Hierarchical linear modeling (HLM) is typically used in the social sciences to model data from clustered settings, such as students nested within classrooms. However, not all multilevel data are purely hierarchical in nature. For example, students can be nested within the neighborhoods in which they live and within the schools they attend. But, most likely, students from a given neighborhood do not all attend the same school and students from a given school do not all reside within the same neighborhood. Because neighborhoods are not nested within schools nor vice-versa, the two are said to be cross-classified. Cross-classified random effects modeling (CCREM) is used to model data from these non-hierarchical contexts. While use of CCREM has increased in various disciplines such as medicine, it is seldom used in educational research. CCREM is mentioned in most multilevel modeling textbooks (for example, Raudenbush & Bryk, 2002; Hox, 2002; Snijders & Boskers, 1999). However, it remains infrequently used, most likely because the models are technically sophisticated and can be somewhat difficult to interpret. Little research has been conducted assessing when it is necessary to use CCREM, so this dissertation involved several studies. A Monte Carlo Simulation Study was conducted in order to investigate potential factors affecting the need to use CCREM as well as the impact of ignoring cross-classification. As a follow-up study, CCREM was applied to a large-scale national data set in order to provide insight into the potential effects of ignoring the cross-classified data structure.
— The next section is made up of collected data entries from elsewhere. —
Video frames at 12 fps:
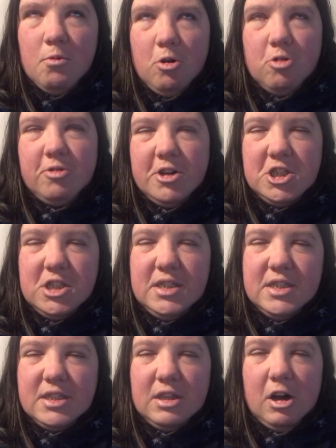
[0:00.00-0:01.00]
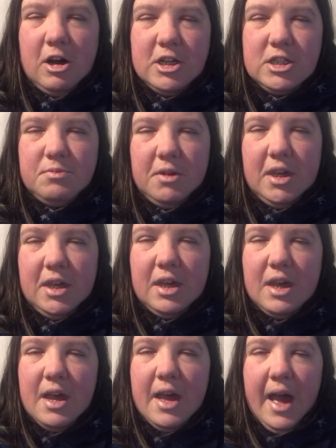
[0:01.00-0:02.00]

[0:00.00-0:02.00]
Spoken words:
what questions he's going to ask me,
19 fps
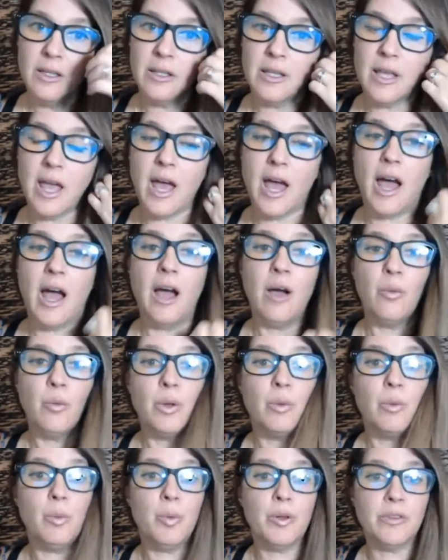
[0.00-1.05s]
Yeah,
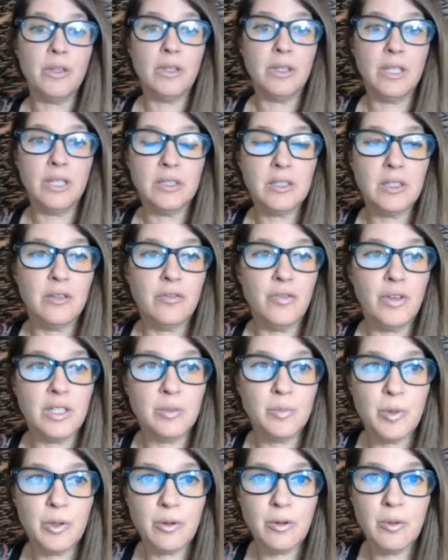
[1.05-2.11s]
we will put the link to the
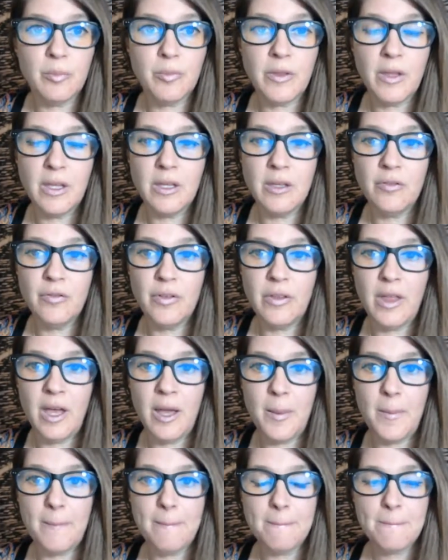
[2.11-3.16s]
Facebook group. Thank you for
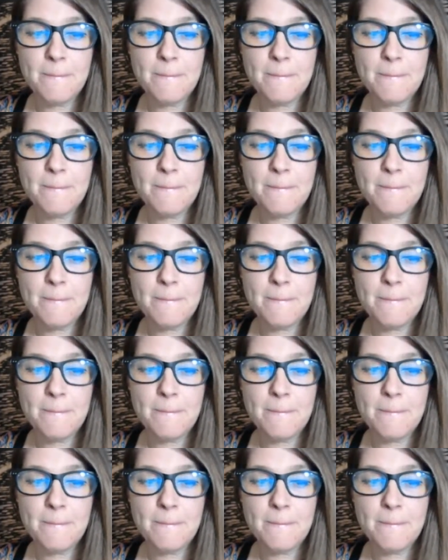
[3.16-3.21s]
that.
Results of both studies indicated that when using HLM instead of CCREM, the fixed effect estimates were unaffected but the standard error estimates associated with the variables modeled incorrectly were biased. In addition, the estimates of the variance components displayed bias. The observed bias was related to the proportion of the total variance that was between each cross-classified factor, the sample size, and the similarity of the cross-classified factors. Implications and limitations are discussed and suggestions for future research are presented.